| WHAT THIS TASK INVOLVES |
Write every line below out again, exactly as given, but leave out the pictures.

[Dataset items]
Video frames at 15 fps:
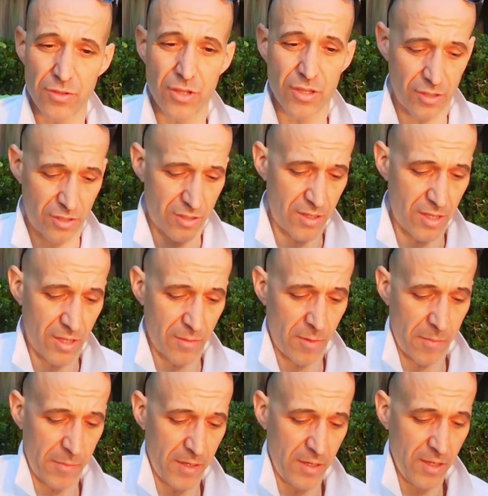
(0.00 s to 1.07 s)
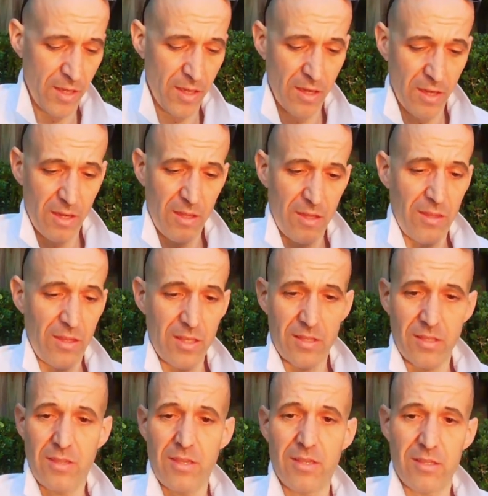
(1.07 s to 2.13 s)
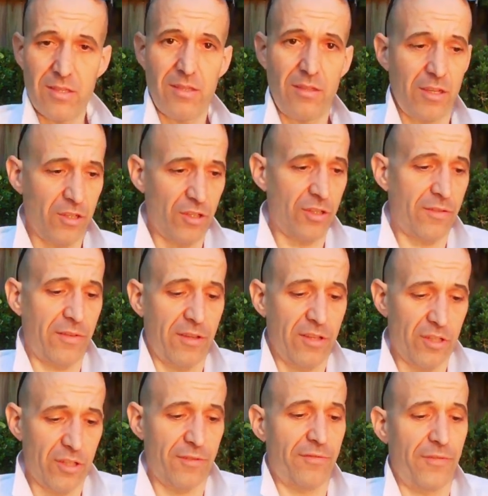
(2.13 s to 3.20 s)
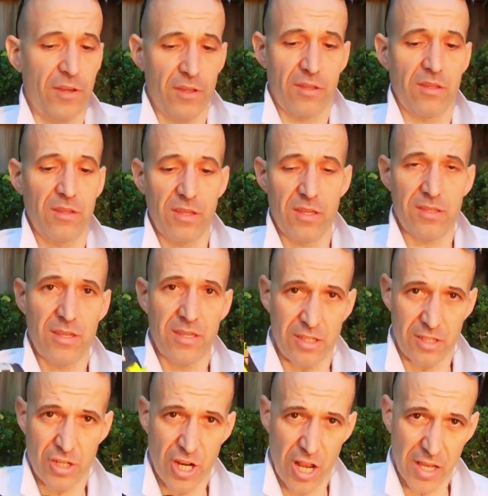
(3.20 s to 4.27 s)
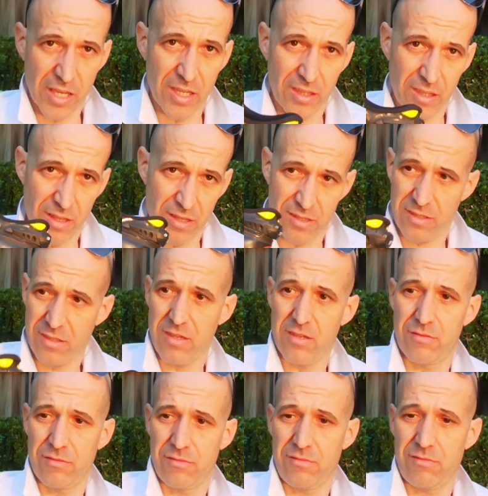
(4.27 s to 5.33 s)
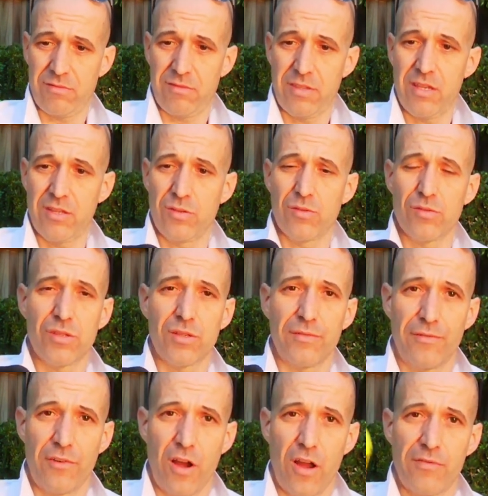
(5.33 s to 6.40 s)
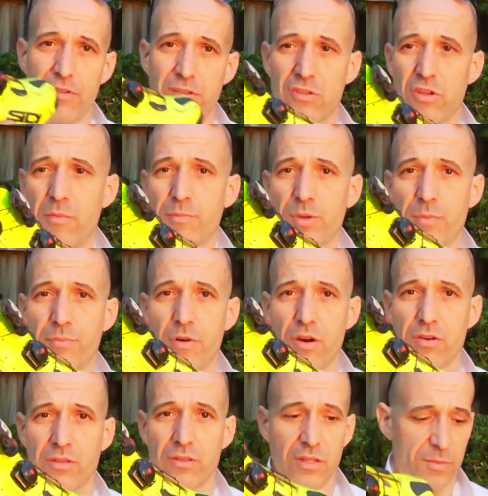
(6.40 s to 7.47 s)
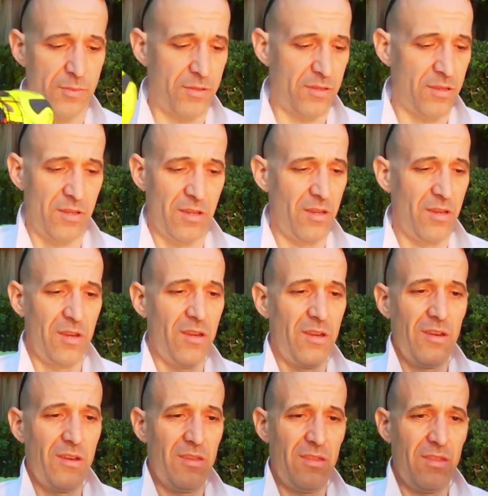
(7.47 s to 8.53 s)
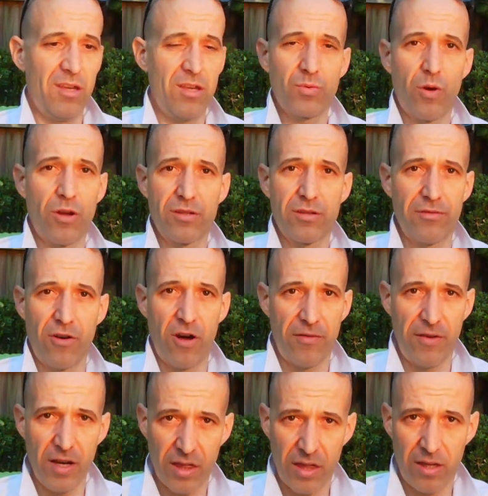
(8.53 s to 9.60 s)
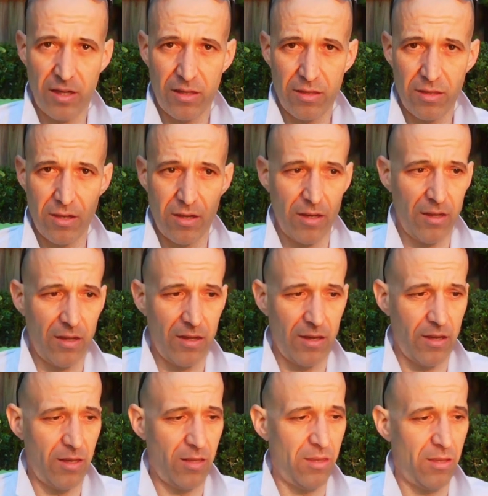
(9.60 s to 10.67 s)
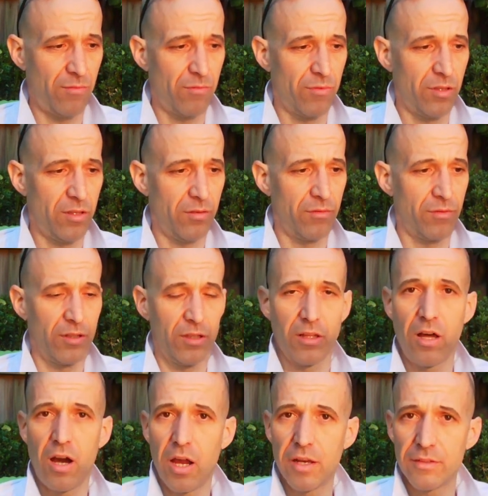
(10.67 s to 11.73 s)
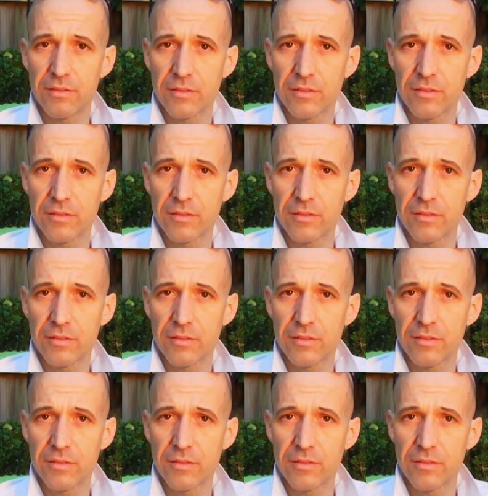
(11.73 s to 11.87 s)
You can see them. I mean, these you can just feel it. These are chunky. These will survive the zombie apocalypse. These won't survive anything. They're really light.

| WRITTEN SOLUTION |
Video frames at 15 fps:
(0.00 s to 1.07 s)
(1.07 s to 2.13 s)
(2.13 s to 3.20 s)
(3.20 s to 4.27 s)
(4.27 s to 5.33 s)
(5.33 s to 6.40 s)
(6.40 s to 7.47 s)
(7.47 s to 8.53 s)
(8.53 s to 9.60 s)
(9.60 s to 10.67 s)
(10.67 s to 11.73 s)
(11.73 s to 11.87 s)
You can see them. I mean, these you can just feel it. These are chunky. These will survive the zombie apocalypse. These won't survive anything. They're really light.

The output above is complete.